In his second inning of relief, Craig Stammen’s first batter, Jon Jay, reached on a throwing error by Zimmerman. Carlos Beltran singled to center field. Mattheus was told that if anyone reached that inning, he would start warming and he thought he would come in to face Cardinals slugger Matt Holliday. But Johnson left Stammen in to face him.
Mattheus said he wasn’t ready to come in to face Holliday. But once Stammen hit him with a pitch to load the bases with no outs, Johnson emerged from the dugout calling for Mattheus. He wasn’t trying to miss any bats with his pitches; he knew he needed groundouts.
“Randy Knorr’s told me something all year, and it’s get three outs before they touch home plate, and it doesn’t matter how you do that,” Mattheus said, referring to the Nationals’ bench coach. “If they hit three rockets at somebody or they hit three balls to the warning track, if you get three outs, you’ve done your job.”
Mattheus fired a sinker to Allen Craig, who hit .403 with runners in scoring position during the season. The pitch was over the middle of the plate, “nothing special.” Mattheus said. Craig rolled over it and hit it to shortstop Ian Desmond, who threw home to nab Jay for the first out. Mattheus’s next pitch to Yadier Molina was a sinker that “ran more than it sank but got in on his hands so he couldn’t do much with it.”

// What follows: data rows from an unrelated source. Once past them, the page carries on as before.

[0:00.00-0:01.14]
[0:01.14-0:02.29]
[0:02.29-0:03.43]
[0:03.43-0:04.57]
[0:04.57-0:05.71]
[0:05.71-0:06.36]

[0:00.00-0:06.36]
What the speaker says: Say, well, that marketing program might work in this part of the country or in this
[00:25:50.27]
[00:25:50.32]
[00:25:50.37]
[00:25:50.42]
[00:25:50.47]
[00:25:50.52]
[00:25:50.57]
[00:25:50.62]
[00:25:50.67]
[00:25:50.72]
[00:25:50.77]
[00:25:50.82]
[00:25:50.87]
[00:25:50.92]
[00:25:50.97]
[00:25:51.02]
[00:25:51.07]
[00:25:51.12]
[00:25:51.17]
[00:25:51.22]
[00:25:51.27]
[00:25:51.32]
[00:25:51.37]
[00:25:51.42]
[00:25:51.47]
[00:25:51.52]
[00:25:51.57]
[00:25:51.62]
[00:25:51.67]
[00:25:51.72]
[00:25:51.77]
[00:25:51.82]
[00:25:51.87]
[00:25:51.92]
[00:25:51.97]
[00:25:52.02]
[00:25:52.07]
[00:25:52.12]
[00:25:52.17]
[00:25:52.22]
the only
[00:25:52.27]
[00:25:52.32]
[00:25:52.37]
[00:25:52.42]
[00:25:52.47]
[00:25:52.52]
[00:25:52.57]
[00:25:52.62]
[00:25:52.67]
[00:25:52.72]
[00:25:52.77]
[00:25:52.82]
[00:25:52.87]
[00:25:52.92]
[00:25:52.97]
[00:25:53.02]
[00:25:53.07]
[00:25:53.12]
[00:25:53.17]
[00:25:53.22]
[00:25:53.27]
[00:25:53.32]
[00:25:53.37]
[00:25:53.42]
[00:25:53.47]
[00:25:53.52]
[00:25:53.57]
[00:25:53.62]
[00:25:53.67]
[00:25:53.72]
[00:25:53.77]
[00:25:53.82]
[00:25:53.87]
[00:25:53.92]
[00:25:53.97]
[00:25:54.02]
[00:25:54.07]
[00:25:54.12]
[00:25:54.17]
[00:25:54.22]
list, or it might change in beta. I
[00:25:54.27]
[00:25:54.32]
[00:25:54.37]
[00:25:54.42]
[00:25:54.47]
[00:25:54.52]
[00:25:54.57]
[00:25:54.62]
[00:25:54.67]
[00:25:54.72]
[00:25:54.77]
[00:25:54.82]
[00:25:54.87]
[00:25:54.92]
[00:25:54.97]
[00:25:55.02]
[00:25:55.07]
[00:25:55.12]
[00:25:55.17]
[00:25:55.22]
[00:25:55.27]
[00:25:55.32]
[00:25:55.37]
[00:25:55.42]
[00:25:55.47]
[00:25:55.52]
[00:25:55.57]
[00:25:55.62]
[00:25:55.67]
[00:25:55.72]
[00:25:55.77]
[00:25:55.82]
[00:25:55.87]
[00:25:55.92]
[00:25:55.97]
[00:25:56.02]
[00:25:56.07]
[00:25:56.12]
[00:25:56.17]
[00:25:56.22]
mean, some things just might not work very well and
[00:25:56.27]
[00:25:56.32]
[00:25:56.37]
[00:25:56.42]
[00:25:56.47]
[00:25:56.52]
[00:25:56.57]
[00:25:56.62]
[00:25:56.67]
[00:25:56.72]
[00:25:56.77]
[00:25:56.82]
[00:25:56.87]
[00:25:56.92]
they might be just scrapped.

Molina rolled over it, too, and Zimmerman made a tough scoop to his left, threw to Danny Espinosa at second who made a quick turn to complete the double play. Mattheus pumped his right fist. He ran off the mound to the dugout, and pumped his first again and high-fived teammates.
“I was going crazy when I came back in the dugout,” he said. “… You can’t really prepare for these situations. And us being a younger squad, and me only being here in a short time in the big leagues, that was the biggest situation I’ve ever pitched in.”